(Dataset entries)
+-------+
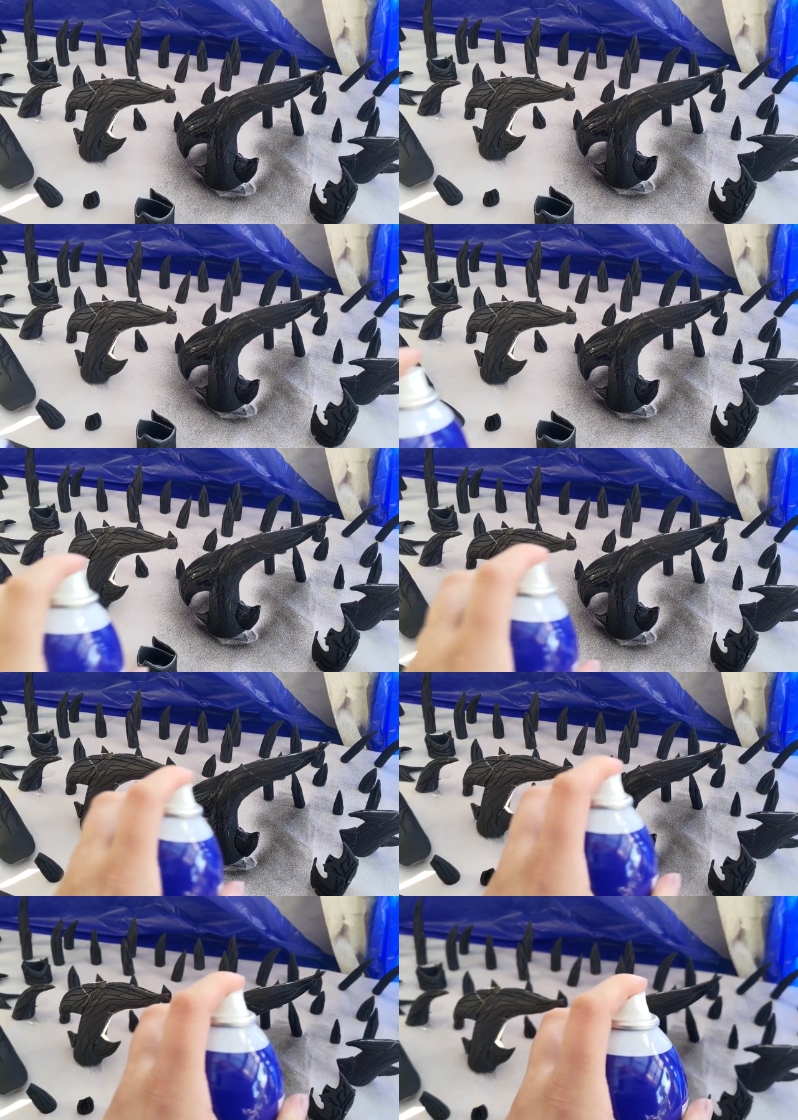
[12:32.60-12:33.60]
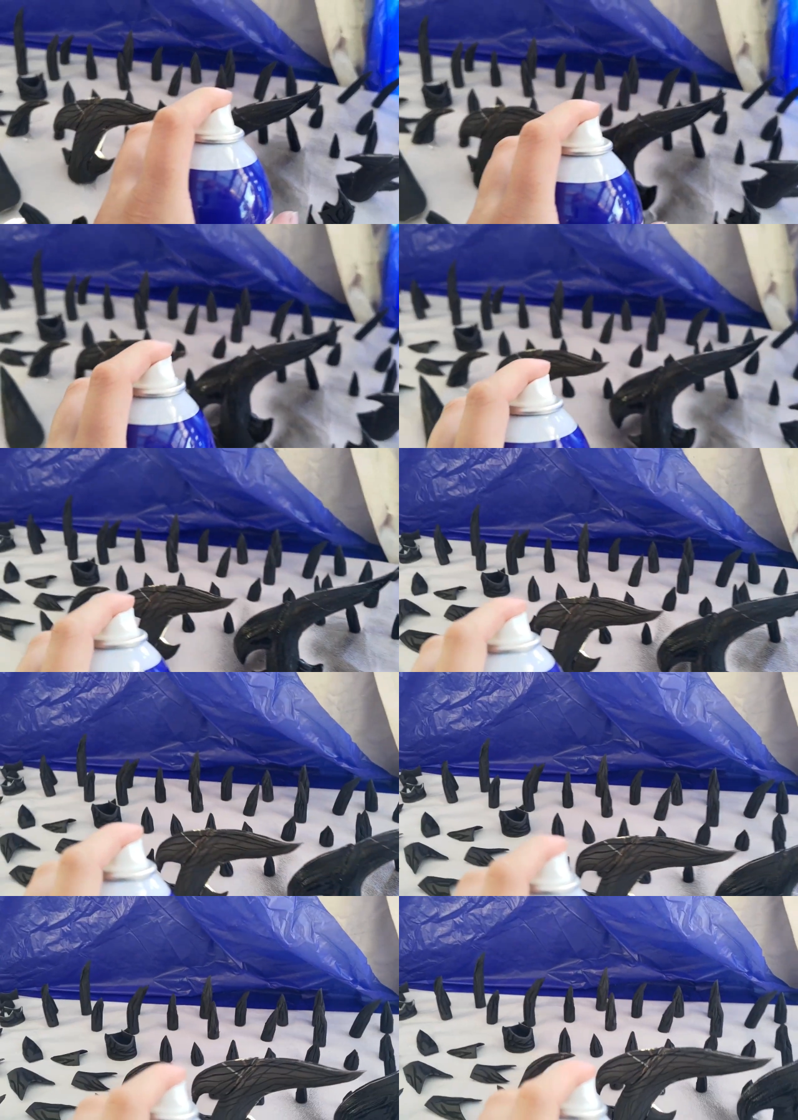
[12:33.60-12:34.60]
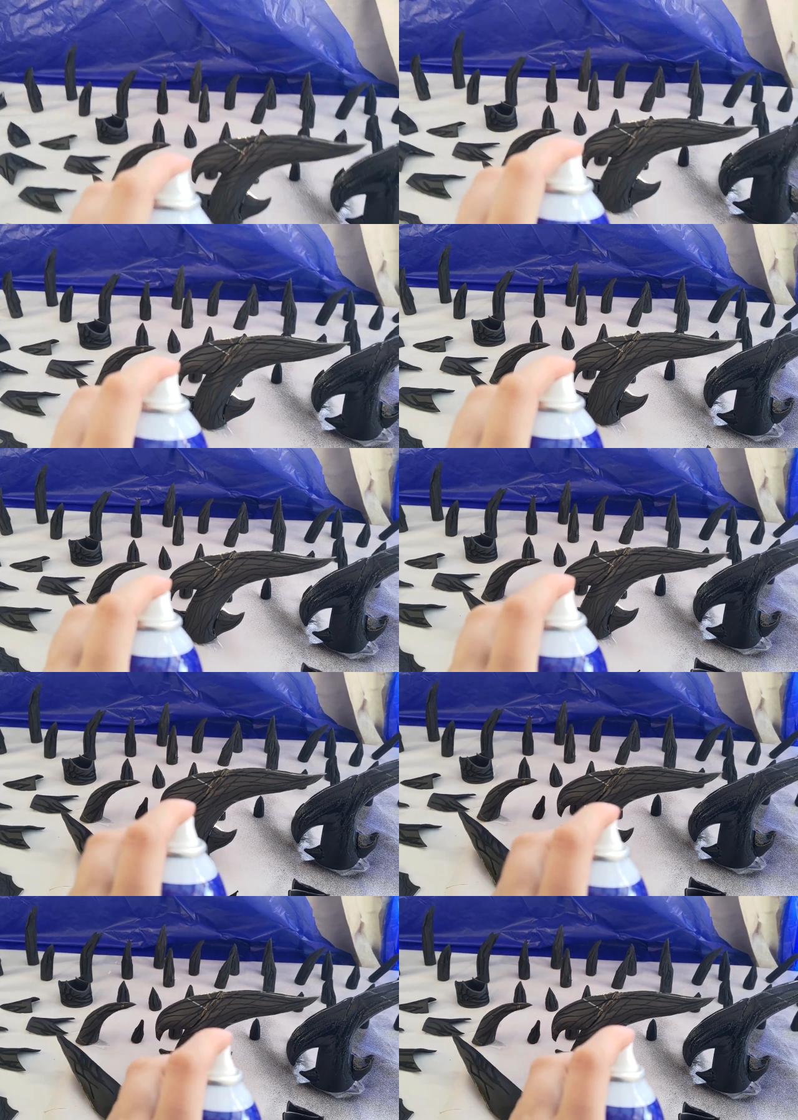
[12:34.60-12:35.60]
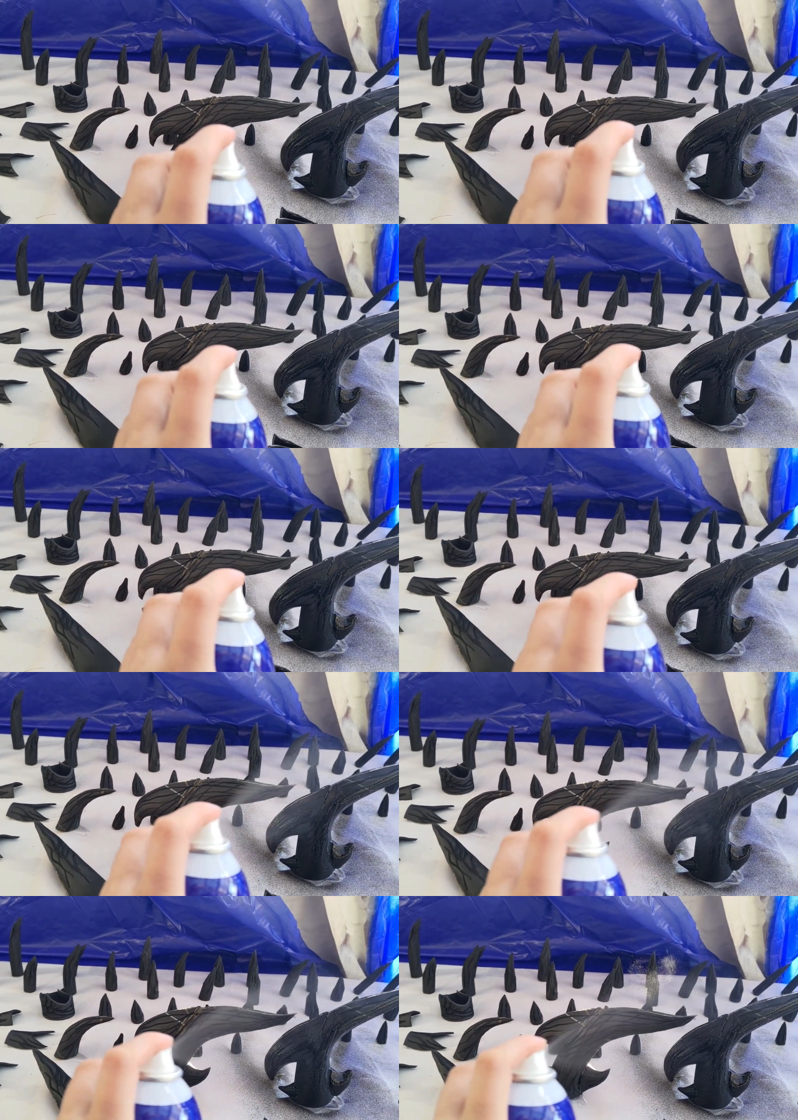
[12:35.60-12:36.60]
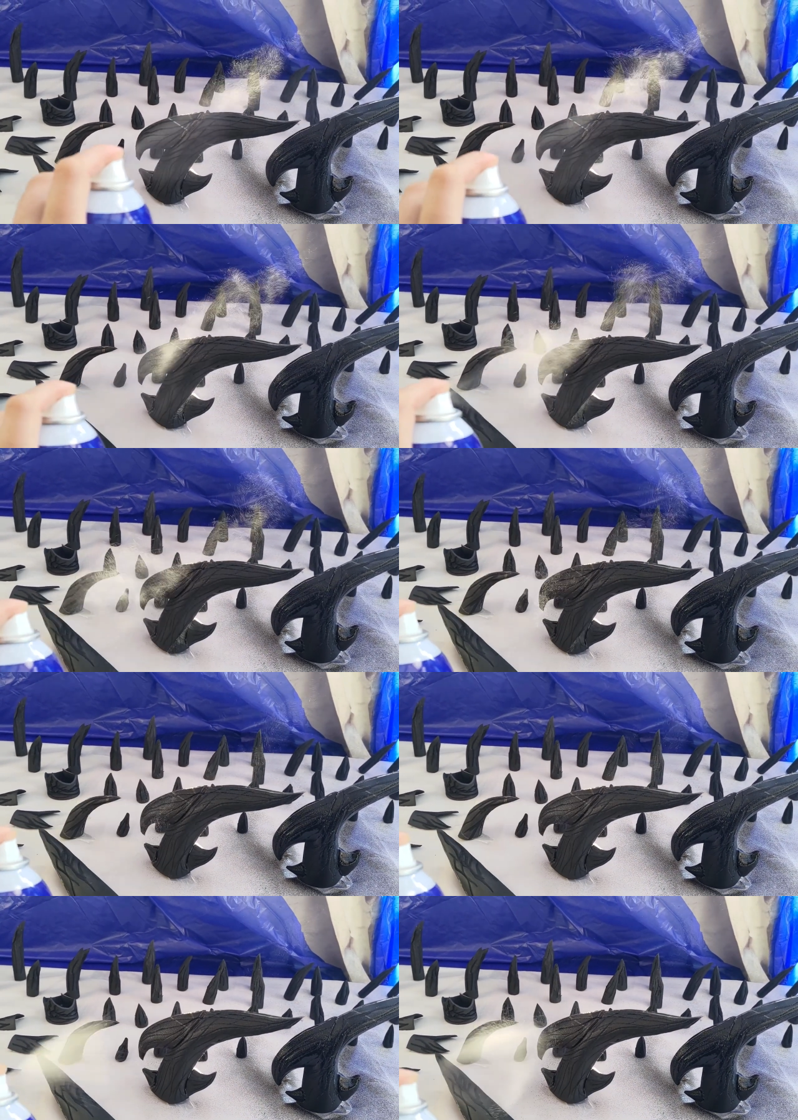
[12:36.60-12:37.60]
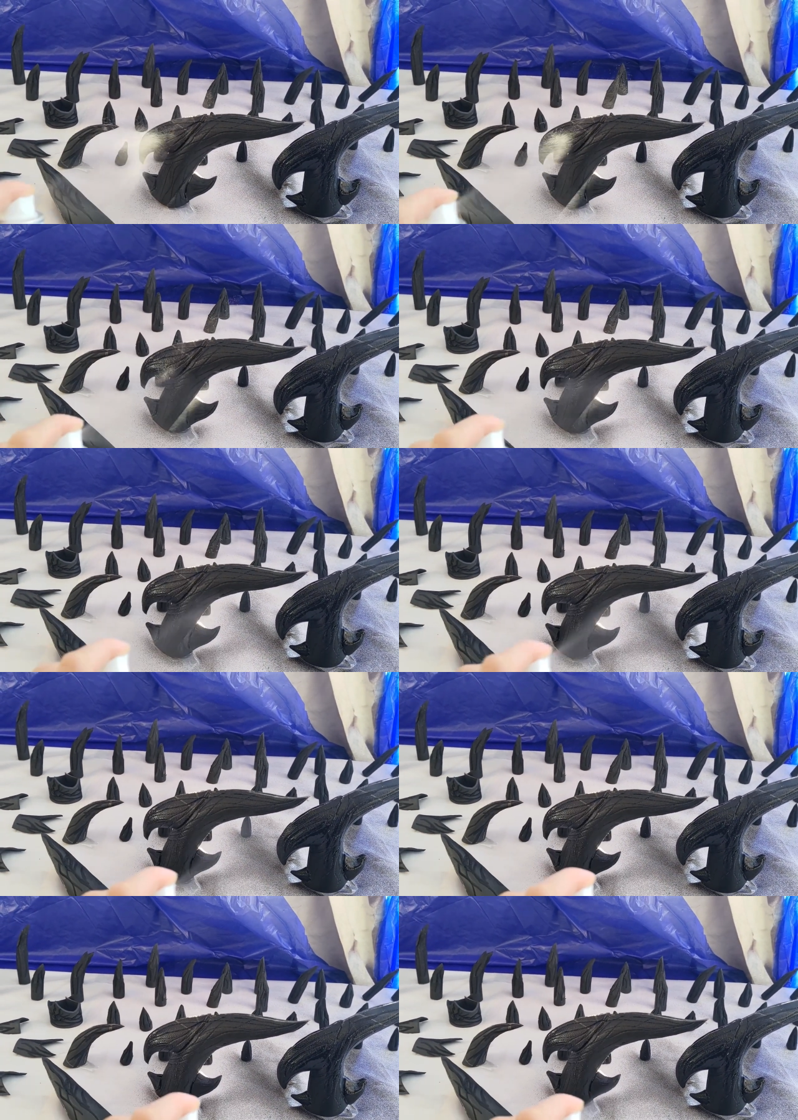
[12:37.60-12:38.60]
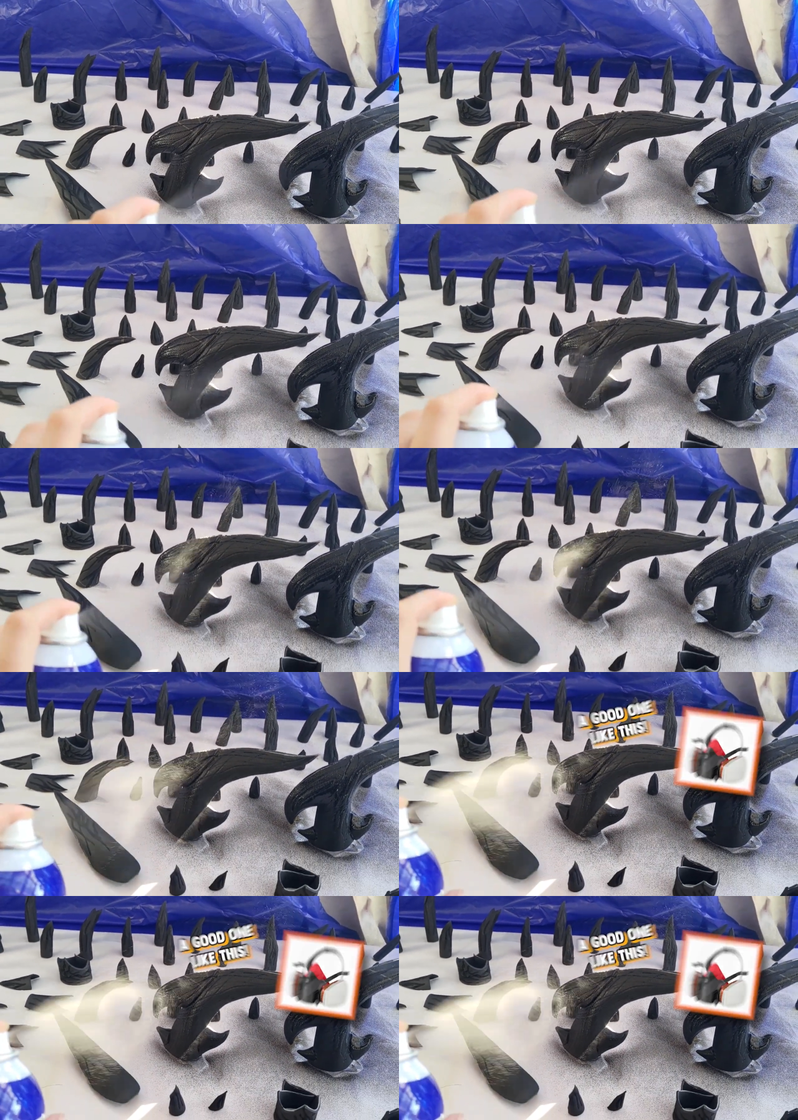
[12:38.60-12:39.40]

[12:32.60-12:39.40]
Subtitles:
No face is visible, so there are no lips to read.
+-------+
Exercise aim -
Except for the pictures, copy every line of the records above exactly.

Task output -
[12:32.60-12:33.60]
[12:33.60-12:34.60]
[12:34.60-12:35.60]
[12:35.60-12:36.60]
[12:36.60-12:37.60]
[12:37.60-12:38.60]
[12:38.60-12:39.40]

[12:32.60-12:39.40]
Subtitles:
No face is visible, so there are no lips to read.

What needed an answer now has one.